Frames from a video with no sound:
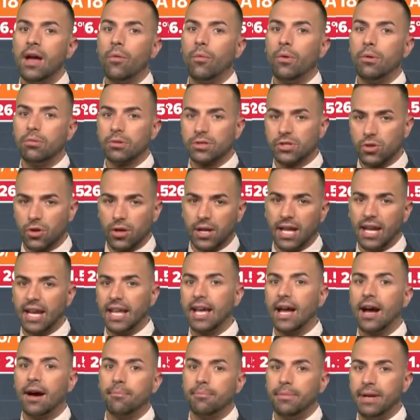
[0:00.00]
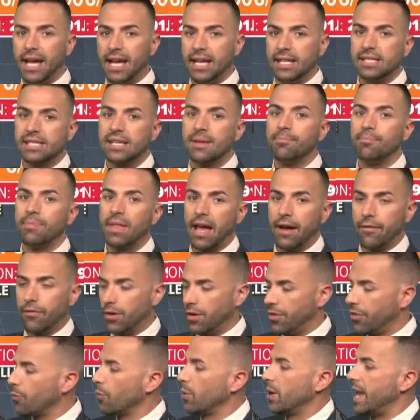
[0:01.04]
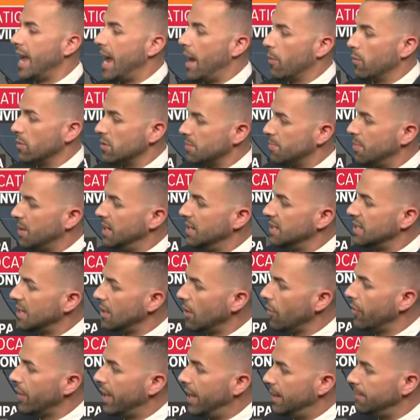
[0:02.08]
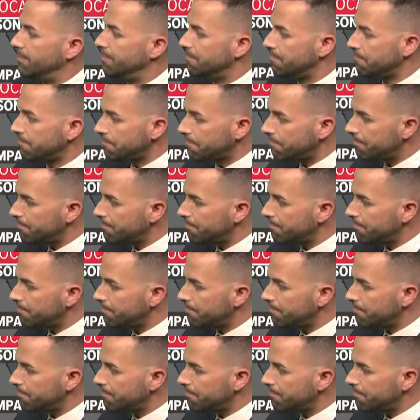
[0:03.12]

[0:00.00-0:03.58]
we will start getting updates every three hours. But until then,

****

Instructions for the task: Go through the listing above and write it all out exactly, leaving out any picture.

Output below:
Frames from a video with no sound:
[0:00.00]
[0:01.04]
[0:02.08]
[0:03.12]

[0:00.00-0:03.58]
we will start getting updates every three hours. But until then,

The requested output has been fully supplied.